Example of dynamic referencing with DB:

{
    "MyRDSInstance": {
        "Type": "AWS::RDS::DBInstance",
        "Properties": {
            "DBName": "MyRDSInstance",
            "AllocatedStorage": "20",
            "DBInstanceClass": "db.t2.micro",
            "Engine": "mysql",
            "MasterUsername": "{{resolve:secretsmanager:MyRDSSecret:SecretString:username}}",
            "MasterUserPassword": "{{resolve:secretsmanager:MyRDSSecret:SecretString:password}}"
        }
    }
}

This approach is simple yet will need redeploys on credentials updates.

[Approach 2]

Alternatively, you may pass the Secret Manager variable names in the environment variables and then use those names to retrieve the values.

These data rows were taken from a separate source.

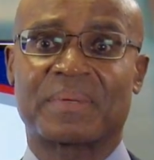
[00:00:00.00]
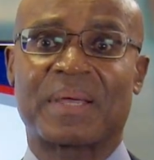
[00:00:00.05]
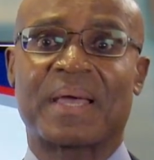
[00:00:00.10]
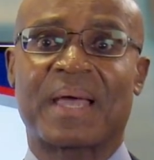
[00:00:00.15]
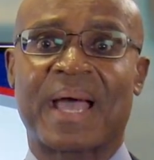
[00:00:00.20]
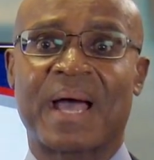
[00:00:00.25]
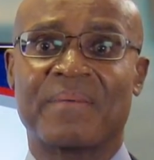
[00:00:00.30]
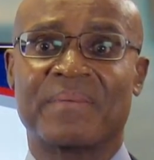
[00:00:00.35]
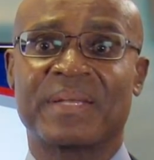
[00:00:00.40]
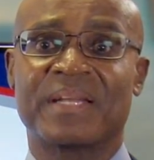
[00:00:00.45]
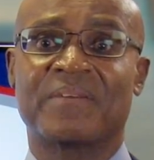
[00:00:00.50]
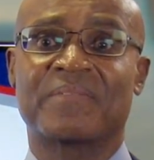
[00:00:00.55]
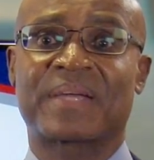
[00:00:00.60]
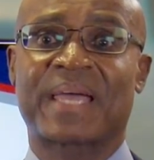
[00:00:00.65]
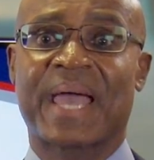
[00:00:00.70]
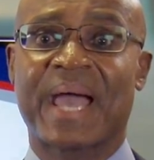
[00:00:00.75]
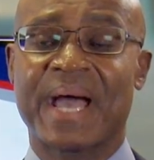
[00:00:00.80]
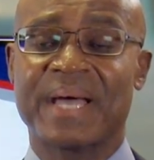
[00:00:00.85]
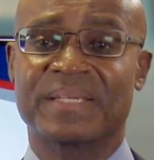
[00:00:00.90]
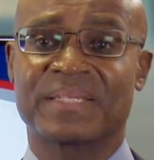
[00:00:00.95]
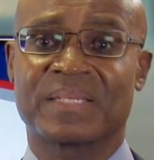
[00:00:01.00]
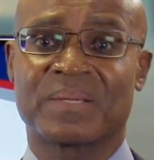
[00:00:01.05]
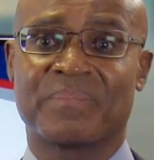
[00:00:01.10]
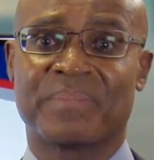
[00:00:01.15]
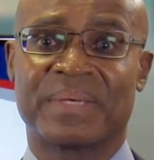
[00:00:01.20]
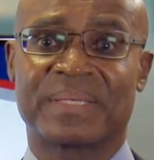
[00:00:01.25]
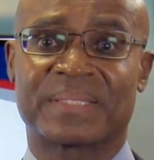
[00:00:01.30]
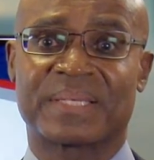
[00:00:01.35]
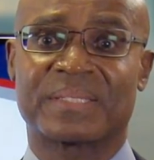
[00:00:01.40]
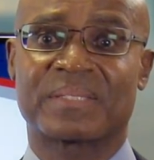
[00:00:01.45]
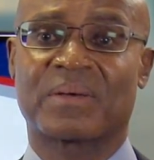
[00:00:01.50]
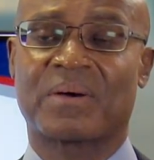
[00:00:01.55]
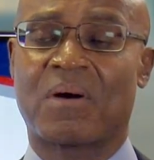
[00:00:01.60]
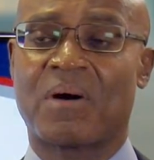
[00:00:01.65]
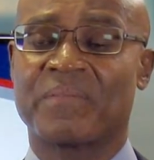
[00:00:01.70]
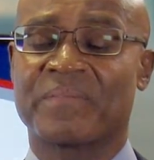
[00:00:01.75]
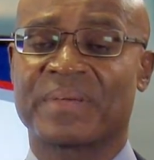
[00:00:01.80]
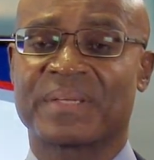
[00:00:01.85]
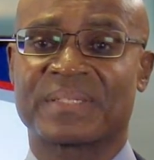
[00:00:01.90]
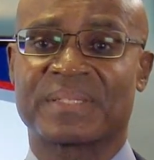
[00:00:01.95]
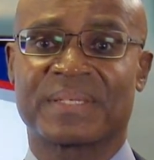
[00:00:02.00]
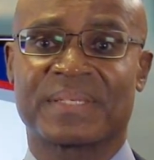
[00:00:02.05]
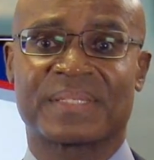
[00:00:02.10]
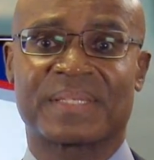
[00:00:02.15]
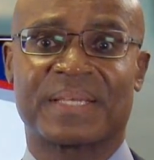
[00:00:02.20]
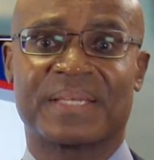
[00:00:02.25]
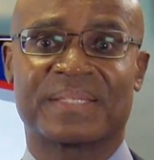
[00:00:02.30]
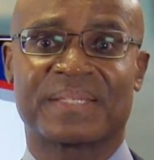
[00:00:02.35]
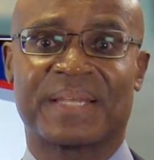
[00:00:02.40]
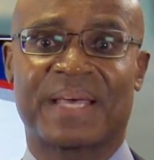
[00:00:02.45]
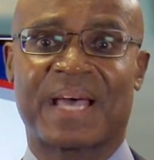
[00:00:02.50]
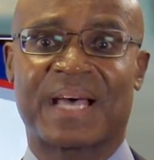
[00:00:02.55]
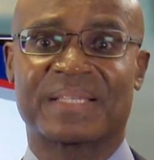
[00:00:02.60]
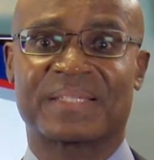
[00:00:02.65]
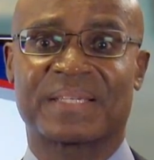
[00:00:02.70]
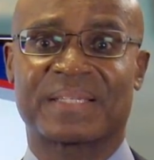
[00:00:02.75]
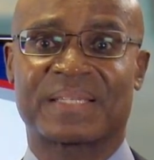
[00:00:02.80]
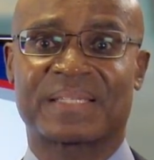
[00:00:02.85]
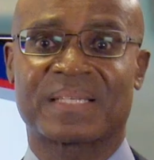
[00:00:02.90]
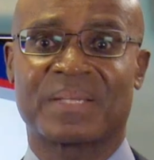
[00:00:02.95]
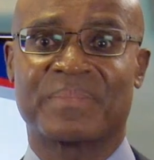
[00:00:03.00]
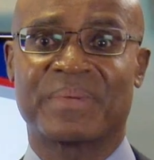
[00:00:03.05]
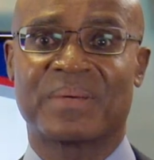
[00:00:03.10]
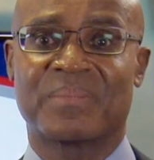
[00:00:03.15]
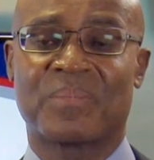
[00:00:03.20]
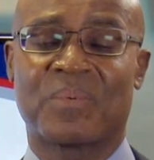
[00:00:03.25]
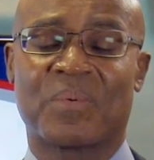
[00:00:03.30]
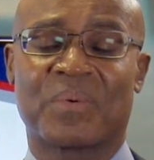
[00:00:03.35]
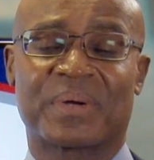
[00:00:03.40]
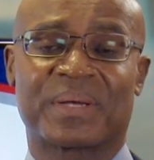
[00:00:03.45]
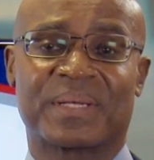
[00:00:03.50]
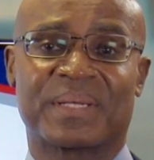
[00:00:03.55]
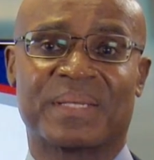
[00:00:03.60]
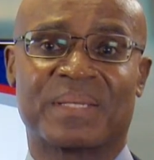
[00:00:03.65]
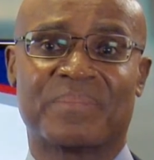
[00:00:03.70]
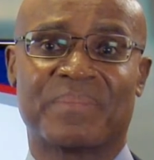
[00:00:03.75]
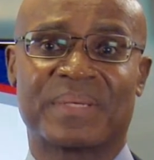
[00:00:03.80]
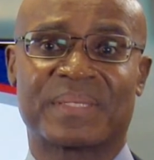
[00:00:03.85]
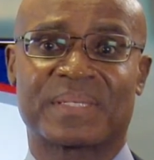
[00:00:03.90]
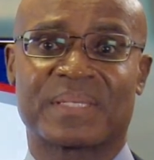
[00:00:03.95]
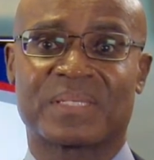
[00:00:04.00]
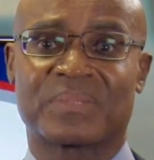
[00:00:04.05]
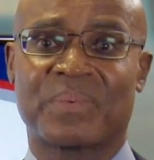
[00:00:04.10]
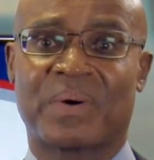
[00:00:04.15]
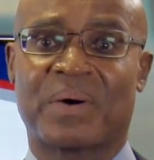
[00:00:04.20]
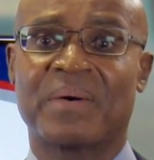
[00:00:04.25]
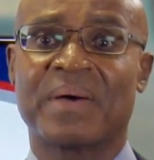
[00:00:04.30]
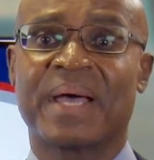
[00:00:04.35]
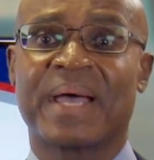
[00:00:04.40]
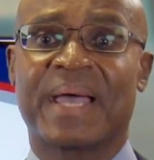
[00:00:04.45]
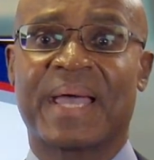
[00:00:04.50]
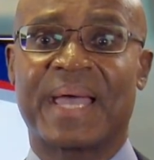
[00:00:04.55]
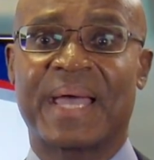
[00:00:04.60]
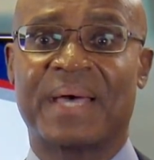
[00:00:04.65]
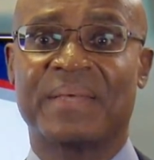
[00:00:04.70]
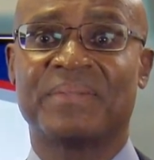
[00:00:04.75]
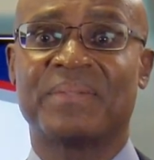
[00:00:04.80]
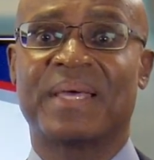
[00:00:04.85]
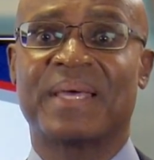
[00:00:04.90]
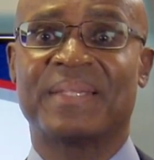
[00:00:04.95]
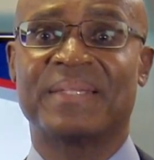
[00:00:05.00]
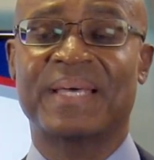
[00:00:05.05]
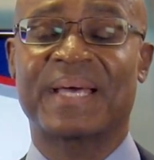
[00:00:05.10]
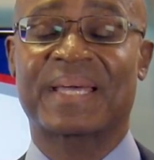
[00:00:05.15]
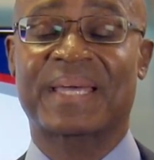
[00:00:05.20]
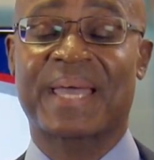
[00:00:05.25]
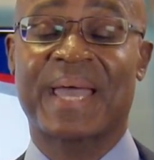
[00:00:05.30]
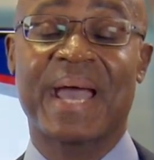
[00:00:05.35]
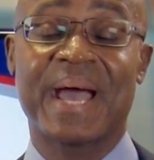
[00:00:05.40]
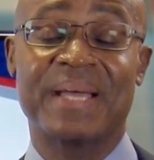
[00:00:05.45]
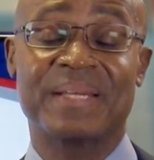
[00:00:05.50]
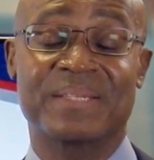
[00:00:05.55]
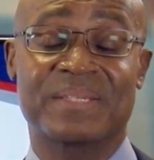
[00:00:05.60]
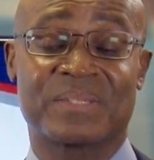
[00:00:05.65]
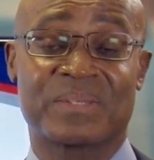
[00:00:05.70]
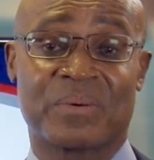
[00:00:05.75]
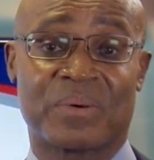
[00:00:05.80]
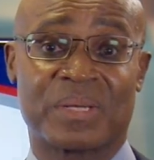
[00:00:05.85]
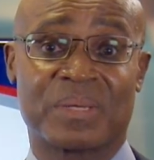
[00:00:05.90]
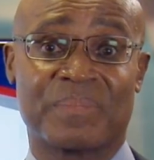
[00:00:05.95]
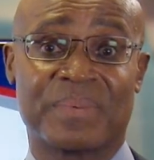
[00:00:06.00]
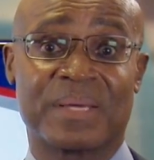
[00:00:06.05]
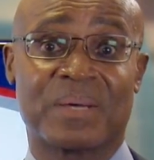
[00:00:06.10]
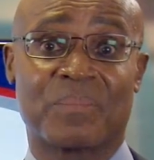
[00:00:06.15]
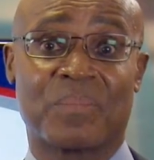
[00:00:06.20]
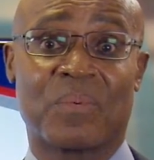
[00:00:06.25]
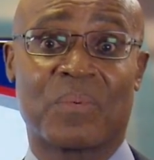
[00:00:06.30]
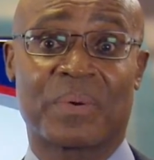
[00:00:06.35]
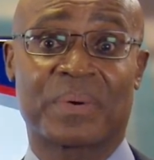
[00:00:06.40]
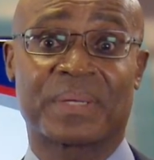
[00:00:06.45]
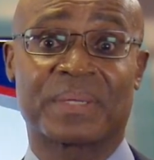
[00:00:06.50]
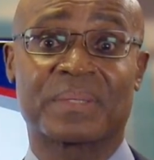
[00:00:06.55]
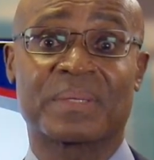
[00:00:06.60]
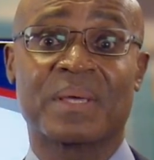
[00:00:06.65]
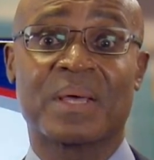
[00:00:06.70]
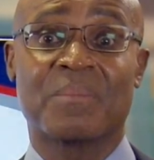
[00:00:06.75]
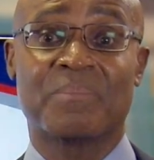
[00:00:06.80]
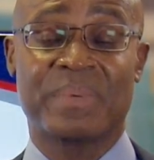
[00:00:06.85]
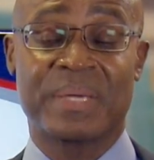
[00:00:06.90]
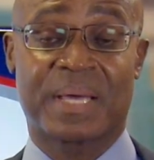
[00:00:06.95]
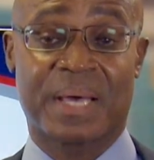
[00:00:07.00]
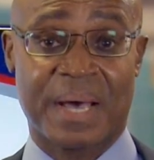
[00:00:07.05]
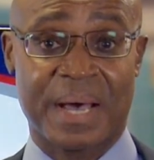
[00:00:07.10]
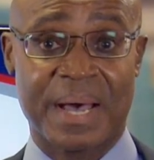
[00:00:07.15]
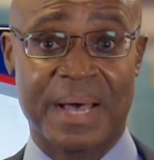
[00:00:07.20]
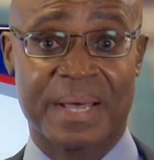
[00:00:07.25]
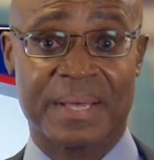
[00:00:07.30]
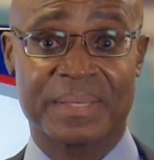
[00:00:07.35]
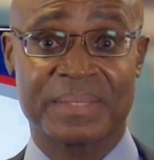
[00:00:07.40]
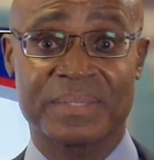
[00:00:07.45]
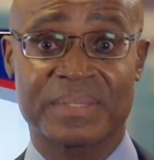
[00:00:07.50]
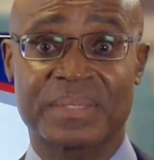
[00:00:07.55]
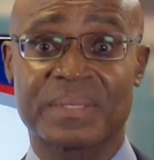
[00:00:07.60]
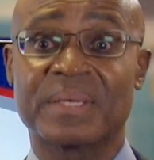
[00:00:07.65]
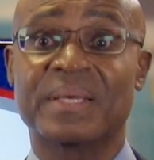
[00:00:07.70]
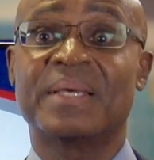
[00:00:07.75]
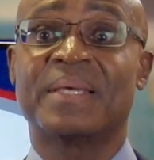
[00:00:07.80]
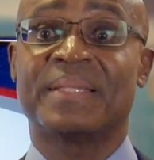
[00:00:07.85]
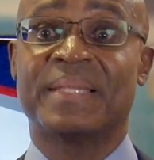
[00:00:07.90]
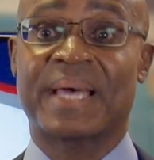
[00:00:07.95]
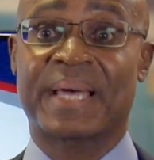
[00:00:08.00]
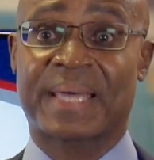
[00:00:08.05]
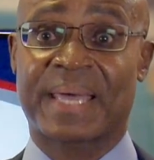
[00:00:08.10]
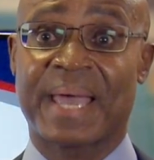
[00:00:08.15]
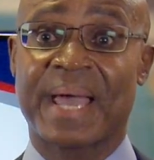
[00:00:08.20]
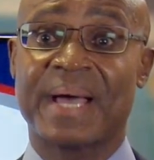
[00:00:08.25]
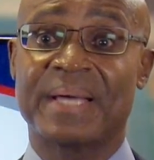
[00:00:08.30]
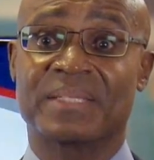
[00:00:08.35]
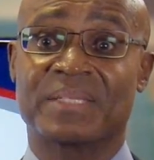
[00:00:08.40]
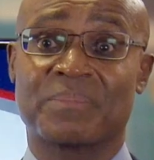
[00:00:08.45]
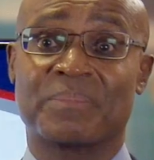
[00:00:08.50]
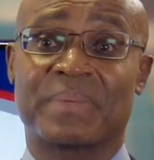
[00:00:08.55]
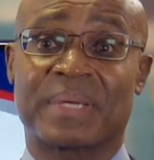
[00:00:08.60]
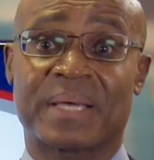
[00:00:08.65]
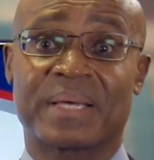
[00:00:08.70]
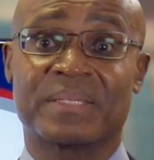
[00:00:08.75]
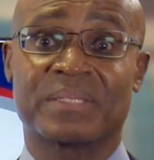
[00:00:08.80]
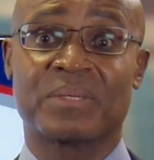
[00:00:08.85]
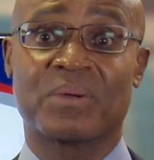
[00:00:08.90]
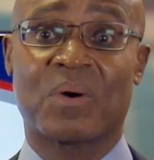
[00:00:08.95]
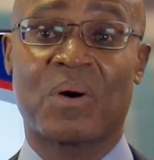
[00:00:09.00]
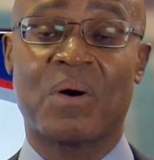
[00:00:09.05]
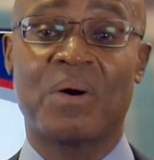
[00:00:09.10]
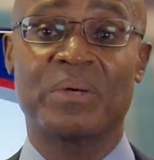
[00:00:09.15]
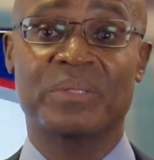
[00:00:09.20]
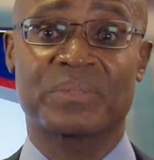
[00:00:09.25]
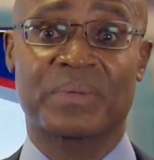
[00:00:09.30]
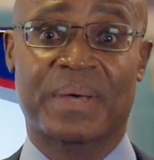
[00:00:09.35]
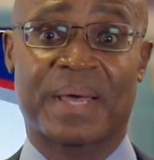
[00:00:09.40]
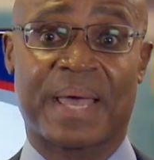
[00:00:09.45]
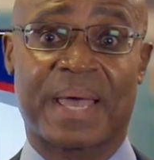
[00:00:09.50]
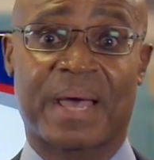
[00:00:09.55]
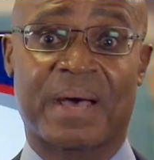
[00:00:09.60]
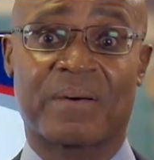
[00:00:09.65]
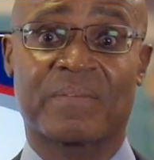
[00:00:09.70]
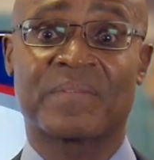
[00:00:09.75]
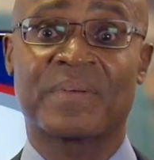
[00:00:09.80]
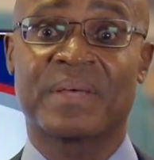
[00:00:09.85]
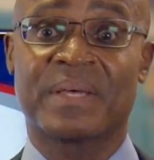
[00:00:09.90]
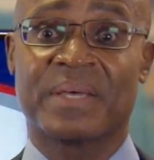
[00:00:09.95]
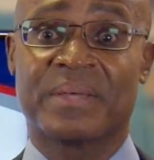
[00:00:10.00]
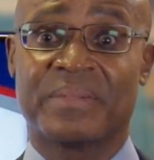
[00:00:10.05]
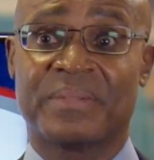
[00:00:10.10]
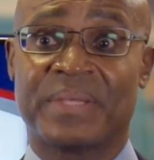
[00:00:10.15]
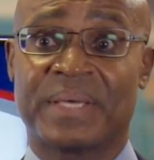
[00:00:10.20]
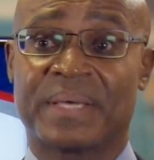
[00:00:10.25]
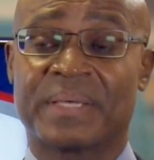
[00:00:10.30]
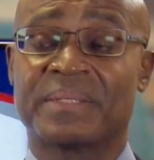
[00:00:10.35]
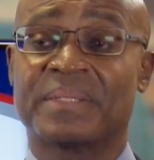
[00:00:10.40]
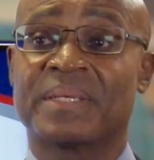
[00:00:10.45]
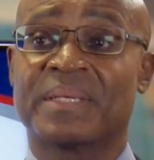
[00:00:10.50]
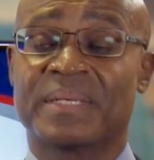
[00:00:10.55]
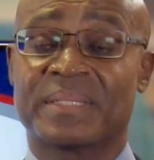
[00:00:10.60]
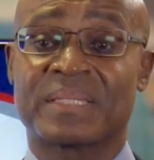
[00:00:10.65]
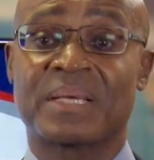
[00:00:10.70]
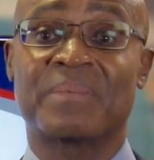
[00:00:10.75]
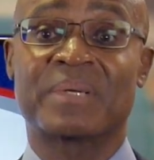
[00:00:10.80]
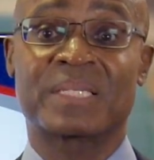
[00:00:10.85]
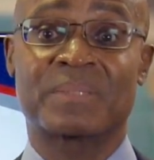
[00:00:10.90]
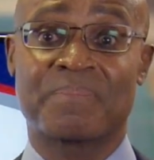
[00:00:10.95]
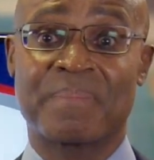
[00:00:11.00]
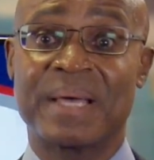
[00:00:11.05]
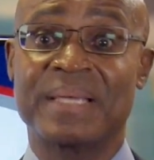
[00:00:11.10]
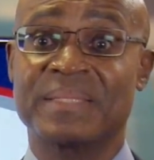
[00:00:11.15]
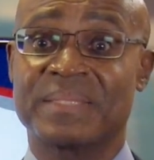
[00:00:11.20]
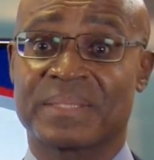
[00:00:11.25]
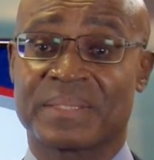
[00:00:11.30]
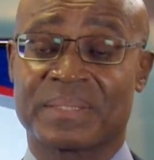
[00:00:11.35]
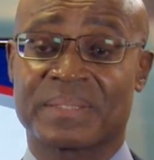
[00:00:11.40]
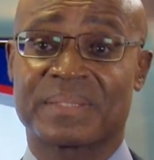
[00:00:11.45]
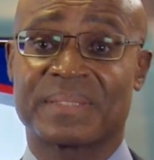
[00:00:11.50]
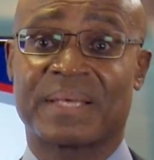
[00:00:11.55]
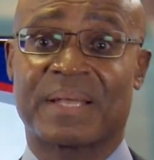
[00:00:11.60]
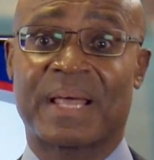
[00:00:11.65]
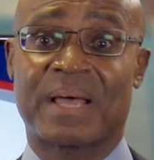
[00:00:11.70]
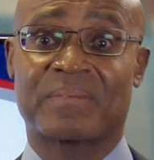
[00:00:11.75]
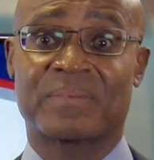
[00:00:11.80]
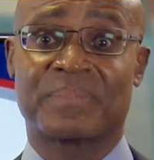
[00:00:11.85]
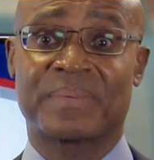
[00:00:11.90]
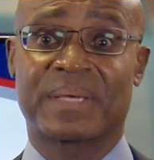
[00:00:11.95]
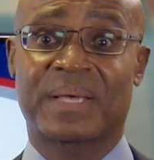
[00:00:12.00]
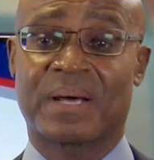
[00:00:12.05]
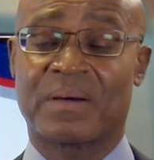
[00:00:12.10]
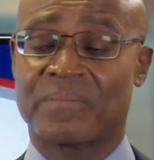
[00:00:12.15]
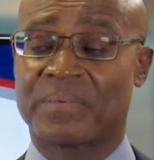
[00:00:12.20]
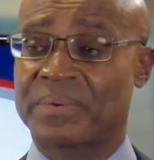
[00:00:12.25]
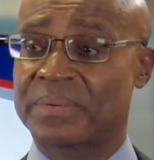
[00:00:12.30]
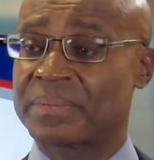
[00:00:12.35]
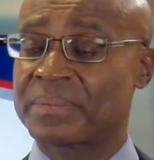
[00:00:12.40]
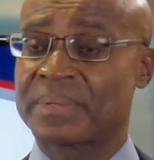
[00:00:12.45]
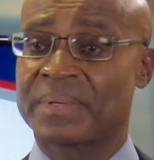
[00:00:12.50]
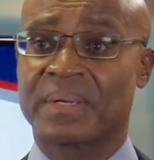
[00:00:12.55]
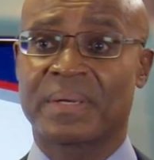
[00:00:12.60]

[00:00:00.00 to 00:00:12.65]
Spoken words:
Having enough cash in the business obviously is an asset that's going to be important in the business as well. And that cash is going to be important because you also have then some expenses that have to be covered.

Add the nuget package for SecretsManager. Write class for querying:

public class SecretManager : ISecretManager
{
  public string Get(string secretName)
  {
    var config = new AmazonSecretsManagerConfig {RegionEndpoint = RegionEndpoint.EUWest1};
    var client = new AmazonSecretsManagerClient(config);

    var request = new GetSecretValueRequest
    {
      SecretId = secretName
    };

    GetSecretValueResponse response = null;
    try
    {
      response = Task.Run(async () => await client.GetSecretValueAsync(request)).Result;
    }
    catch (ResourceNotFoundException)
    {
      Console.WriteLine("The requested secret " + secretName + " was not found");
    }
    catch (InvalidRequestException e)
    {
      Console.WriteLine("The request was invalid due to: " + e.Message);
    }
    catch (InvalidParameterException e)
    {
      Console.WriteLine("The request had invalid params: " + e.Message);
    }

    return response?.SecretString;
  }
}

Use the class as follows:

var secretManager = new SecretManager();
var mongoDb = JsonConvert.DeserializeObject<MongoConnectionString>(secretManager.Get(Environment.GetEnvironmentVariable("SECRET_NAME")));
var database = new MongoClient(mongoDb.ConnectionString);

Please refer to this article for more details.